Çizgi filmi izlerken beni deli eden ayrıntıdır. Yahu bu tsubasanın tek esprisi abanmak. Bizi mahallede bir muhittin abi var o da çok güzel abanıyo. Ama ünlü mü senin kadar? değil. Tsubasa, şu topa abanmak yerine az bişe köşelere doğru vursan belki de şu anda chelsea'de oynuyordun. Yazık ettin kendine de, seni izleyen bir nesile de..

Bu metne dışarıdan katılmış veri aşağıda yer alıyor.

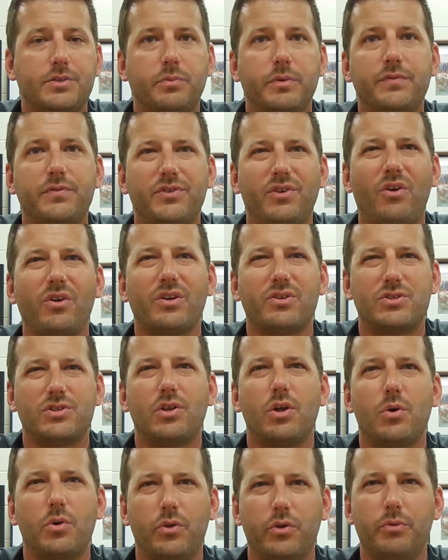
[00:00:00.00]
We've started
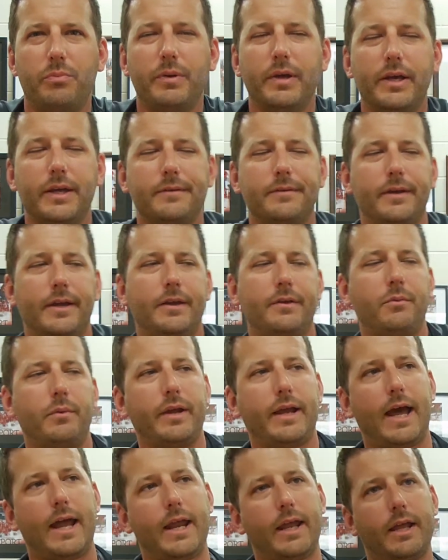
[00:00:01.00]
slow a little bit, and we
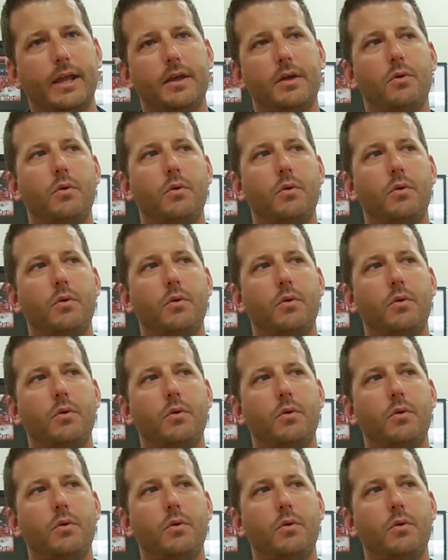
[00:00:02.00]
got to.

(bkz: onu da yapsa burda işi ne)
henüz fatih terimle tanışmamış olmasındandır. eğer fenerbahçe alsaydı(hiçbir teknik direktör adı vermeme gerek yok burada), direğe veyahut auta atmayı öğrenirdi. ha dersen ki "yeni bir sabri mi doğuyor?" 'ufuktansa neden olmasın' derim. bu arada sözlük geçen bi kız gördüm arkadan taş gibiydi, önden bülent ortaçgil'e benziyodu. hadi gittim bye..
kaleye koşarken düşünmekle tükettiği enerjiyi, topu düzgün yere vurmak için sarfettiğinde çözülecek sorunsaldır.
hem bu şekilde çizgi film severlerin hevesini artık kursağında kalmayacak, top bir bölüm boyunca havada gezmeyecek, bol gollü, daha göze hoş gelen bir futbol oynanacaktır.